■ **Assignment**:
Search the entries below for the word "second" and copy every line where it appears.

----

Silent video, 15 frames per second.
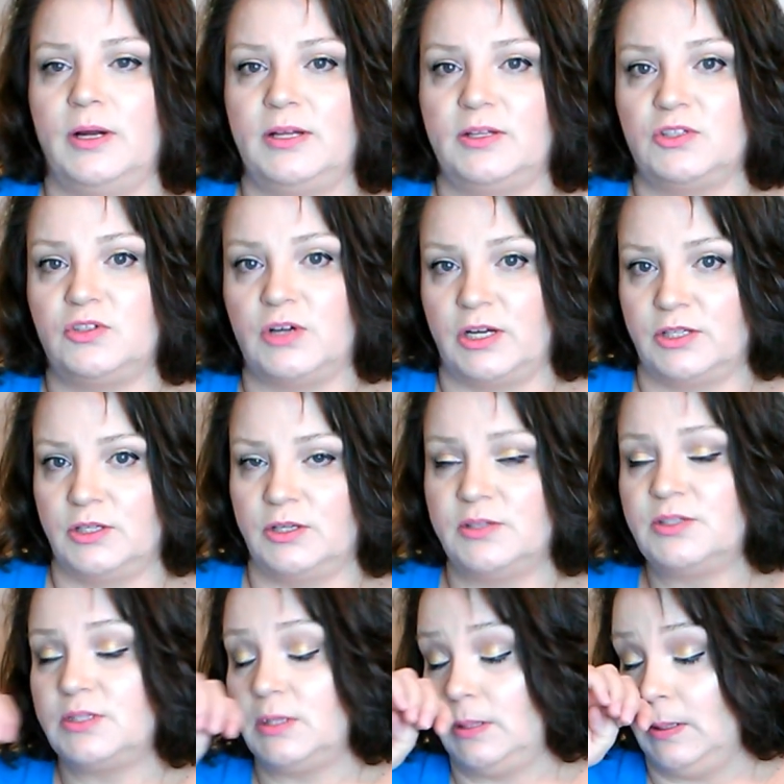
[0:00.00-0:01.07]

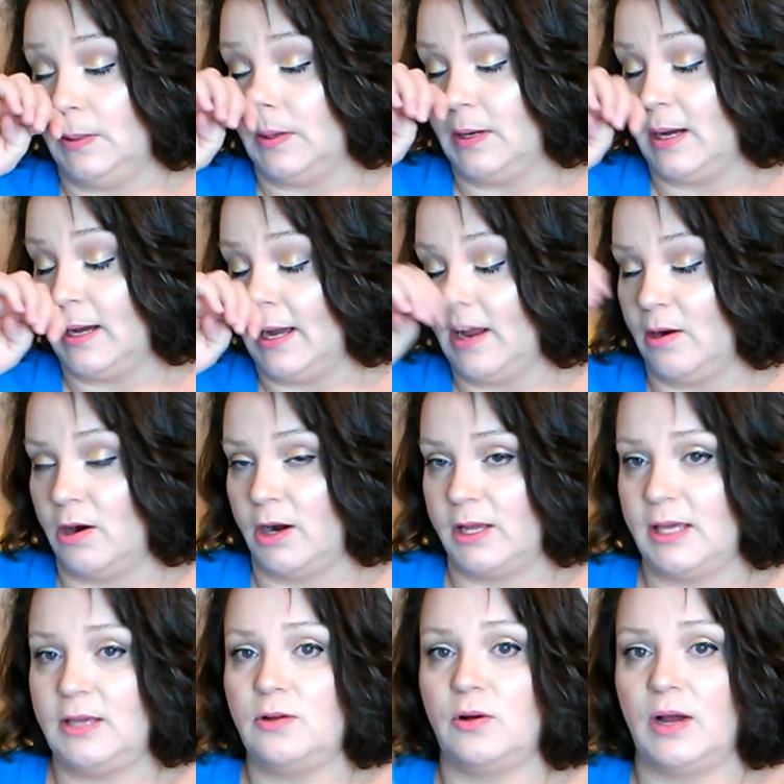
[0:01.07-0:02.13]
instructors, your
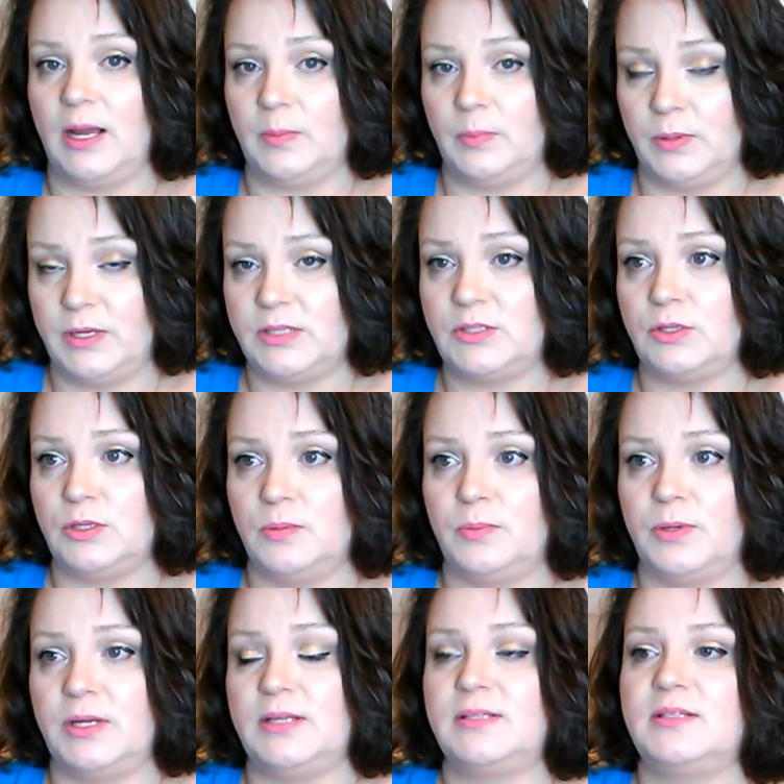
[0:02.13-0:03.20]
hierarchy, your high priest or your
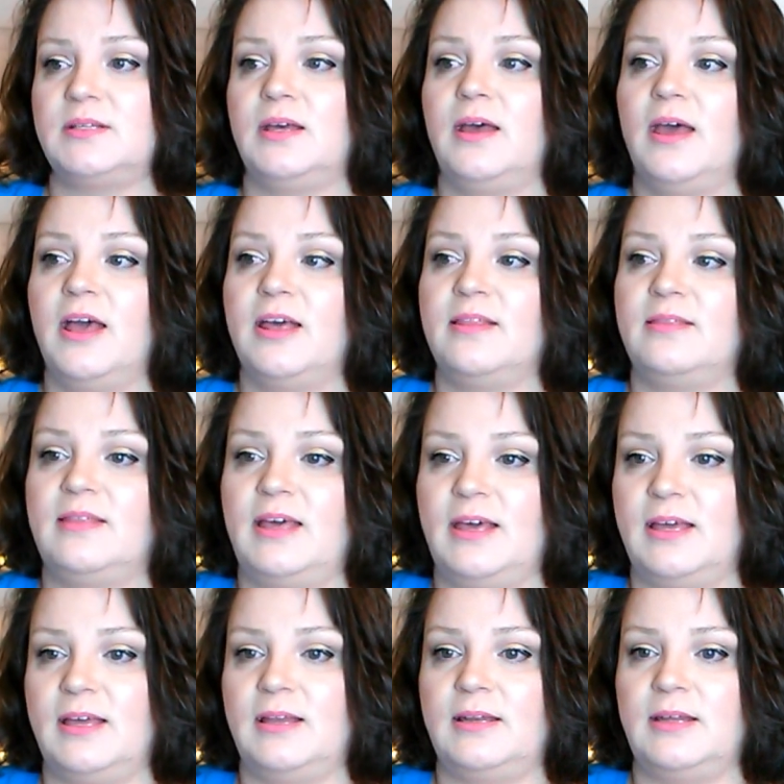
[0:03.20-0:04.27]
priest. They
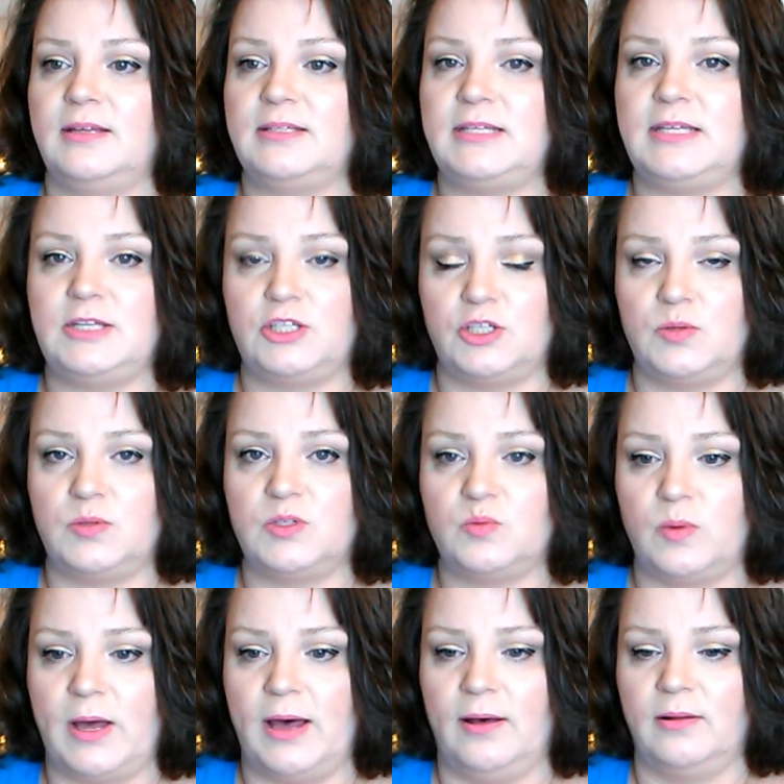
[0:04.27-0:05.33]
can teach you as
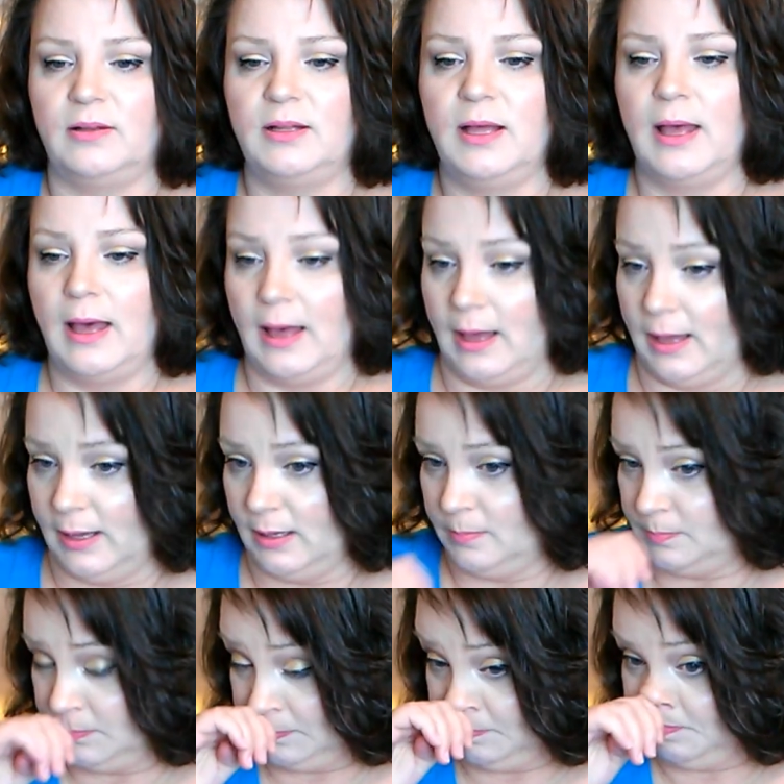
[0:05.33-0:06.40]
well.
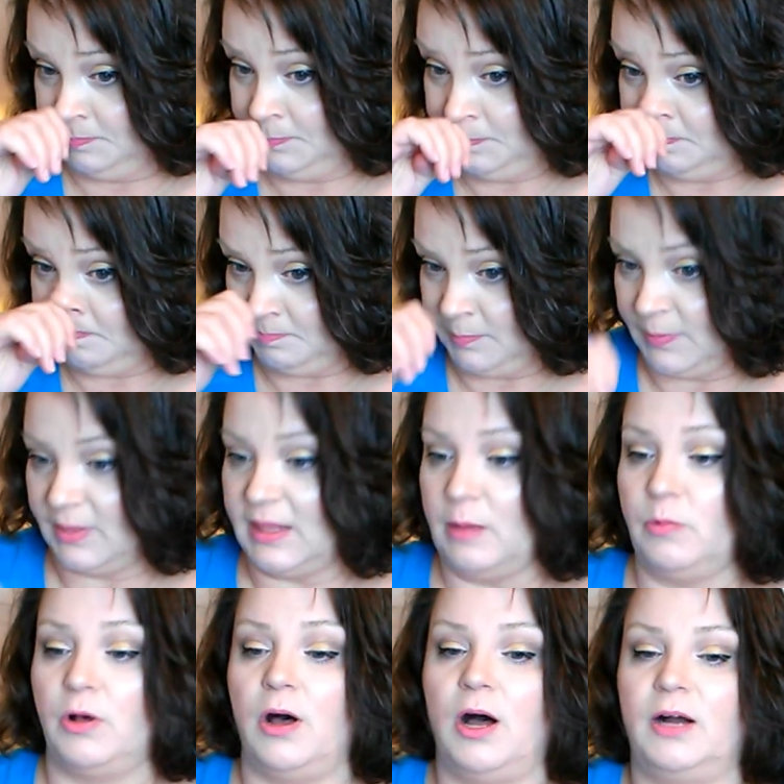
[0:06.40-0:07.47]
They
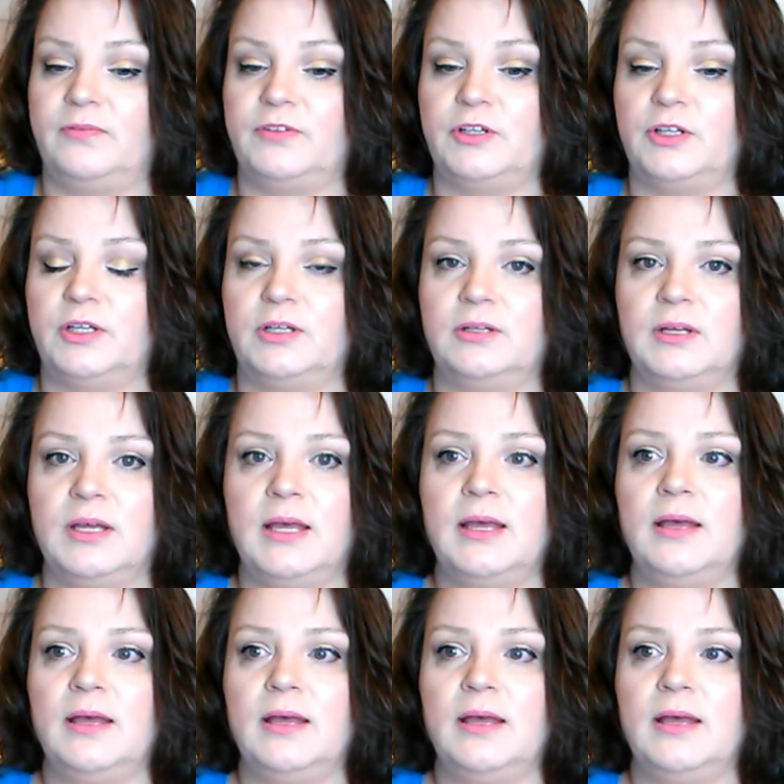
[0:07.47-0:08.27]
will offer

----

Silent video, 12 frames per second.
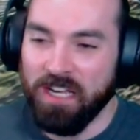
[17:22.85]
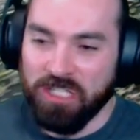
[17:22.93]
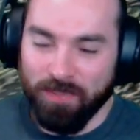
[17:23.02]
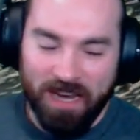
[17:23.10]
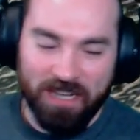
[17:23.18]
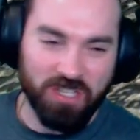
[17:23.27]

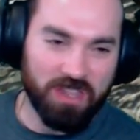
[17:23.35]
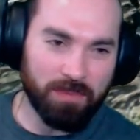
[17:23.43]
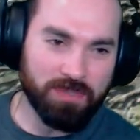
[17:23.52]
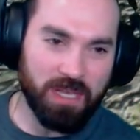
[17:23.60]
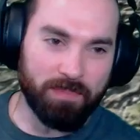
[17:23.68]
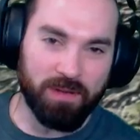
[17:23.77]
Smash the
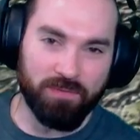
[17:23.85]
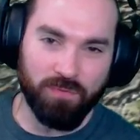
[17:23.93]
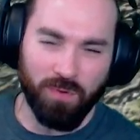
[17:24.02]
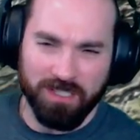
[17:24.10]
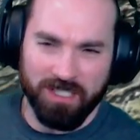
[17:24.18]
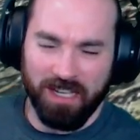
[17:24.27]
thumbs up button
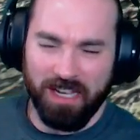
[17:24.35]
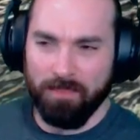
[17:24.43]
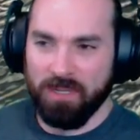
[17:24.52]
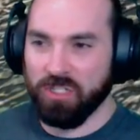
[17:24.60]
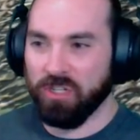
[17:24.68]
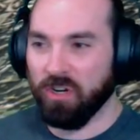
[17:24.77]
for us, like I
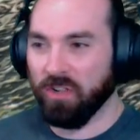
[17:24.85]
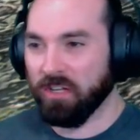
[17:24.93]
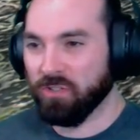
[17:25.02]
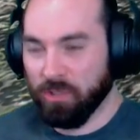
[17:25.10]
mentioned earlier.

----

■ **Result of this exercise**:
Silent video, 15 frames per second.
Silent video, 12 frames per second.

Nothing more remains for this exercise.